First, determine your monthly interest rate by taking your annual rate and dividing by 12. We'll call the result "R."

Add 1 to R, then raise that sum to the power of N, where N stands for the total number of monthly payments. (For a 30-year mortgage, N would equal 360.)

Take the product of that equation and multiply by R — then multiple that amount by your loan principal, or "P."

Let's call your result "X."

Still following? We warned you it was complicated.
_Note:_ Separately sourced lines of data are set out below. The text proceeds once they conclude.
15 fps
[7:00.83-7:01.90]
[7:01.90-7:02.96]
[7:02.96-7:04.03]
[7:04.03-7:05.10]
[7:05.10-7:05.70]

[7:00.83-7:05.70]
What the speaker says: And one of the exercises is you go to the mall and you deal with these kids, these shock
Next you add 1 plus R again, raise it to the power of N once more — and this time take the product of the equation and subtract 1. We'll call this result "Y."

Divide X by Y and you'll have your monthly payment. See how, er, easy it is? If by this point you're feeling a panic attack coming on as you flash back to high school algebra, don't worry. There’s a much easier way to figure out amortization: An online mortgage payoff calculator will generate an amortization table for you.

Benefits of understanding amortization

Minerva Studio / Shutterstock

When you look at amortization numbers, you can compare the total cost of borrowing for different mortgage terms — a 30-year mortgage versus a 15-year fixed-rate mortgage, for example.

And, if you've been burdened with pesky private mortgage insurance, amotizaztion will show the point where your equity in the home will reach 20% of the house's value. Once you get there, you can cancel PMI — and reduce your monthly payment.

Plus, you can see how much you could save on interest by making additional principal payments: adding a little extra to every monthly payment to shave years off your mortgage term and pay off your loan faster.

For example, if you boosted your monthly payments by $200 on a $100,000, 30-year fixed-rate mortgage at 4% interest, you'd pay off your loan 13 years sooner than if you were to stick with the standard payment plan.

How does mortgage amortization help you?

Amortization provides a schedule for paying off your mortgage and interest over a predetermined amount of time.

Your loan balance will decrease gradually and you’ll build equity slowly as you make your payments, though your equity will gain momentum as you near the end of your loan period.

You can keep your monthly payments down by comparison shopping for your loan and making sure you lock in the best interest rate that's available to you.